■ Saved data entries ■

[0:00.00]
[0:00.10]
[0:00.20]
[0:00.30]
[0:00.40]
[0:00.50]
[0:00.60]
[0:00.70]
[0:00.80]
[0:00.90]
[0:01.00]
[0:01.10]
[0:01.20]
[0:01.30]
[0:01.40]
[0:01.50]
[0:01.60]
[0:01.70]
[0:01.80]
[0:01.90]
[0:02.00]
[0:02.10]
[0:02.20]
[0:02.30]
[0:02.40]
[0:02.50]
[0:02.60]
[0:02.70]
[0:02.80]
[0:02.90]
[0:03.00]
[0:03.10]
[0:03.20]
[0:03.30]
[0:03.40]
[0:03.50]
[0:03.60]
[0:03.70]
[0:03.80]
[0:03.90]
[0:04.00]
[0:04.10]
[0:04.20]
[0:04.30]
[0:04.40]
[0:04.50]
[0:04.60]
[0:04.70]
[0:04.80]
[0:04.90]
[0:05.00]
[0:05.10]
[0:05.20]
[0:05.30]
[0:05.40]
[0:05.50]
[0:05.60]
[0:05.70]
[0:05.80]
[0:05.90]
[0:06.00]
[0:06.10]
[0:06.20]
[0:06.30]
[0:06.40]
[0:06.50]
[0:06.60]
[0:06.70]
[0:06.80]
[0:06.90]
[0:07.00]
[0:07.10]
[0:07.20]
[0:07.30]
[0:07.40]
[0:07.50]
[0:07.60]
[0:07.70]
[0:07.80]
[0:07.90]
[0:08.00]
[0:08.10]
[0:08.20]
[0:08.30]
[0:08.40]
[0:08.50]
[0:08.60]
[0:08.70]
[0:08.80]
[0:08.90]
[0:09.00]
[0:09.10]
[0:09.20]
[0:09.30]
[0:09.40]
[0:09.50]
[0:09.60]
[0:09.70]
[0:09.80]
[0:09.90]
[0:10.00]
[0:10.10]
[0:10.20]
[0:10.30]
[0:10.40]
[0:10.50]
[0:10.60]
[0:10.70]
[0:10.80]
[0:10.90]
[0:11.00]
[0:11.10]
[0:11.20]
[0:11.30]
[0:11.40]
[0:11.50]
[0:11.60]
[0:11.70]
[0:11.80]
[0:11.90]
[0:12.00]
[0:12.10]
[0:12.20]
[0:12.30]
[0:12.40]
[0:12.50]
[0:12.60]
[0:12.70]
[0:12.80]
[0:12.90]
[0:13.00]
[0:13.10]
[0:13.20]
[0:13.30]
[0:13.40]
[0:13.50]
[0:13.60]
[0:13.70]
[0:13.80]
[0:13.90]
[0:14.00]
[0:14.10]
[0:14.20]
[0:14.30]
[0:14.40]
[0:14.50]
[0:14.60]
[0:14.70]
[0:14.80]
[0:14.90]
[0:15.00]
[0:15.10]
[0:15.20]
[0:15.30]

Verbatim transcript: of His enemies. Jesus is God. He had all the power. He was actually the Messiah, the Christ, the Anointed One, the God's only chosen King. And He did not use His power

■ Task to complete ■
Could you output the records in full, exactly as written?

■ Response to the task ■
[0:00.00]
[0:00.10]
[0:00.20]
[0:00.30]
[0:00.40]
[0:00.50]
[0:00.60]
[0:00.70]
[0:00.80]
[0:00.90]
[0:01.00]
[0:01.10]
[0:01.20]
[0:01.30]
[0:01.40]
[0:01.50]
[0:01.60]
[0:01.70]
[0:01.80]
[0:01.90]
[0:02.00]
[0:02.10]
[0:02.20]
[0:02.30]
[0:02.40]
[0:02.50]
[0:02.60]
[0:02.70]
[0:02.80]
[0:02.90]
[0:03.00]
[0:03.10]
[0:03.20]
[0:03.30]
[0:03.40]
[0:03.50]
[0:03.60]
[0:03.70]
[0:03.80]
[0:03.90]
[0:04.00]
[0:04.10]
[0:04.20]
[0:04.30]
[0:04.40]
[0:04.50]
[0:04.60]
[0:04.70]
[0:04.80]
[0:04.90]
[0:05.00]
[0:05.10]
[0:05.20]
[0:05.30]
[0:05.40]
[0:05.50]
[0:05.60]
[0:05.70]
[0:05.80]
[0:05.90]
[0:06.00]
[0:06.10]
[0:06.20]
[0:06.30]
[0:06.40]
[0:06.50]
[0:06.60]
[0:06.70]
[0:06.80]
[0:06.90]
[0:07.00]
[0:07.10]
[0:07.20]
[0:07.30]
[0:07.40]
[0:07.50]
[0:07.60]
[0:07.70]
[0:07.80]
[0:07.90]
[0:08.00]
[0:08.10]
[0:08.20]
[0:08.30]
[0:08.40]
[0:08.50]
[0:08.60]
[0:08.70]
[0:08.80]
[0:08.90]
[0:09.00]
[0:09.10]
[0:09.20]
[0:09.30]
[0:09.40]
[0:09.50]
[0:09.60]
[0:09.70]
[0:09.80]
[0:09.90]
[0:10.00]
[0:10.10]
[0:10.20]
[0:10.30]
[0:10.40]
[0:10.50]
[0:10.60]
[0:10.70]
[0:10.80]
[0:10.90]
[0:11.00]
[0:11.10]
[0:11.20]
[0:11.30]
[0:11.40]
[0:11.50]
[0:11.60]
[0:11.70]
[0:11.80]
[0:11.90]
[0:12.00]
[0:12.10]
[0:12.20]
[0:12.30]
[0:12.40]
[0:12.50]
[0:12.60]
[0:12.70]
[0:12.80]
[0:12.90]
[0:13.00]
[0:13.10]
[0:13.20]
[0:13.30]
[0:13.40]
[0:13.50]
[0:13.60]
[0:13.70]
[0:13.80]
[0:13.90]
[0:14.00]
[0:14.10]
[0:14.20]
[0:14.30]
[0:14.40]
[0:14.50]
[0:14.60]
[0:14.70]
[0:14.80]
[0:14.90]
[0:15.00]
[0:15.10]
[0:15.20]
[0:15.30]

Verbatim transcript: of His enemies. Jesus is God. He had all the power. He was actually the Messiah, the Christ, the Anointed One, the God's only chosen King. And He did not use His power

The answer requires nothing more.